サークルでもバイト先でも、一度LINEで連絡先を交換したら、人間関係はずっと途切れることがない。友達の友達は皆友達という、『笑っていいとも!』(フジテレビ系)が終わるいま、ネットを通じてそういう人間関係が容易に作られる時代になりました。
そうしたなかで、いざ恋愛しようとすると、周囲に情報が筒抜けになってしまう。男の子ががつがつ口説いていて、相手の女の子がぽろっと友達に、「しつこい」とでも言ったら、それだけでLINEなんかを通じて情報が回ってしまうので、男の子も強くアプローチできない。周りから「イタい」と思われたくないから。「ソーシャルメディア村社会」のなかで、友達から恋人に突き抜けるのが難しくなっています。

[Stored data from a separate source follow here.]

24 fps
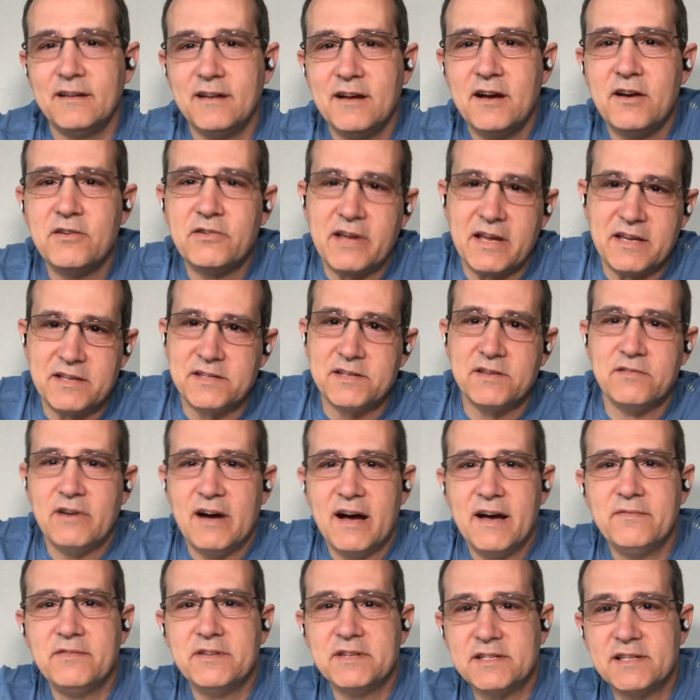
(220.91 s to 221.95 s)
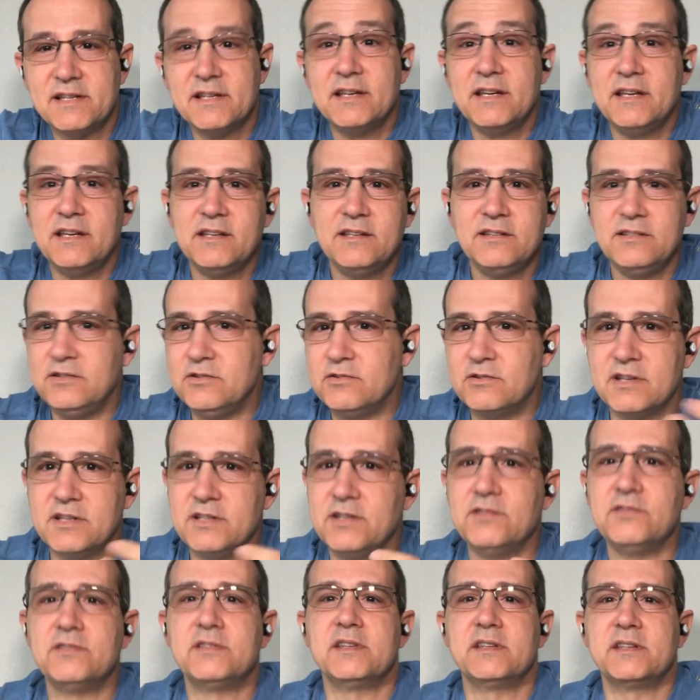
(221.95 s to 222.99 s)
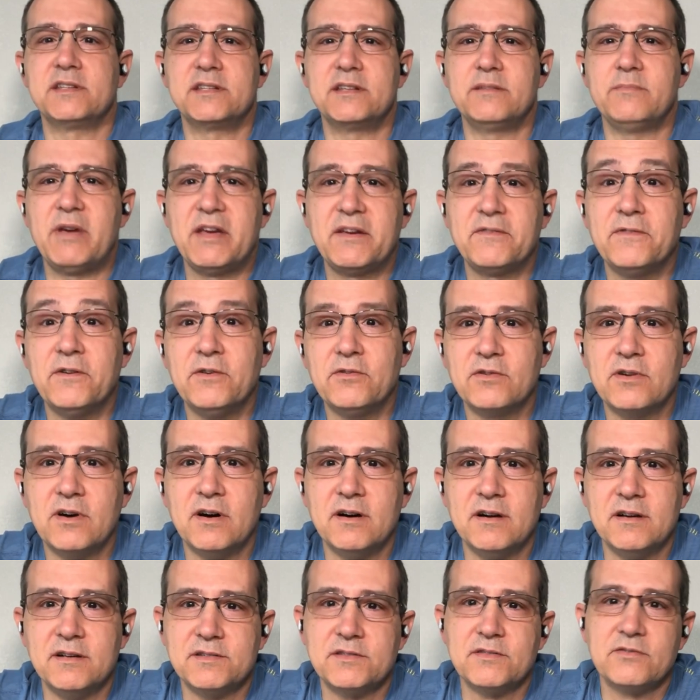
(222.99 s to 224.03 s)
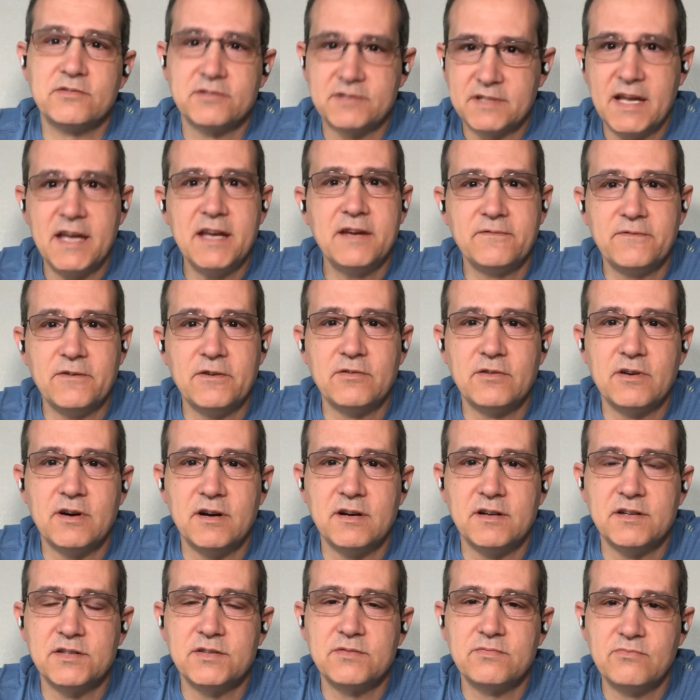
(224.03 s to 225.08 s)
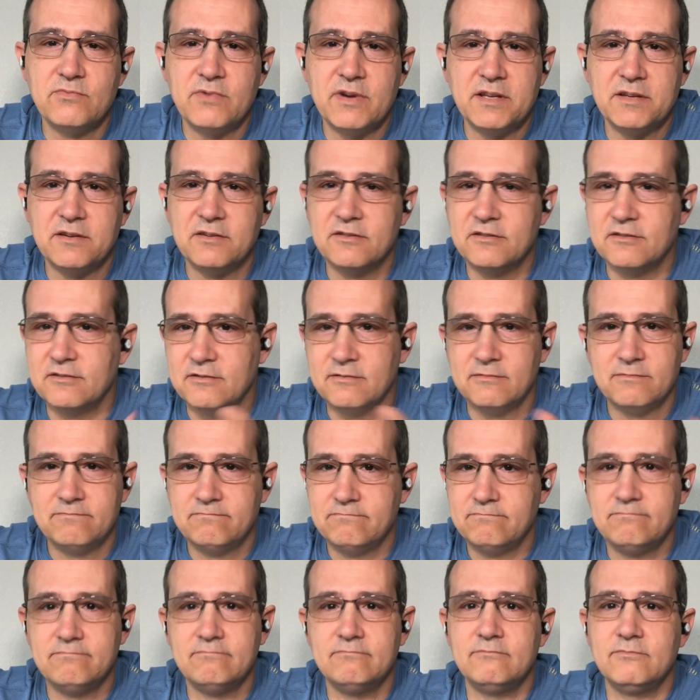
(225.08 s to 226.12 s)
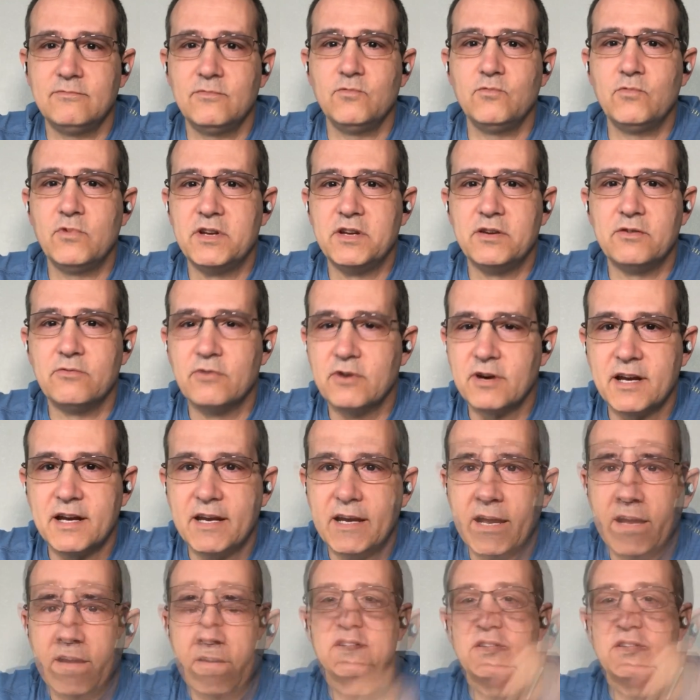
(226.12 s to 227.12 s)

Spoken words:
Okay, so obviously you can use this to make phone calls or take phone calls when you're working out.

あとは単純におカネがありません。東京私大教連の調査によれば、いまや地方出身の私大生は平均、1日1000円で過ごしている。調査が開始された1986年より低い金額。1日1000円では、居酒屋にも行けません。大学生活とバイトで手一杯で、恋愛にまで手が回らない。
デート代は「どちらかといえば彼氏が払う」が多い結果になっていますが、うちの研究所にいる元アイドルの女子大生の子に聞いたら「彼氏が数百円多く出す」と、そんな世界です。おごられた経験がないので、私が若者研究で彼女たちに会う時に、ファミレスでお茶を一杯飲むとかでも、「ほんとにありがとうございます」とか言う子が年々増えています。
彼女たちに「どんな人と恋愛したい?」と聞くと、よく出てくるのは、「フツーの人」。詳しく聞いてみると、完全な平均ではなく、平均よりちょっと上。高級なワインは敬遠して、プレミアム系のビールを求める感覚です。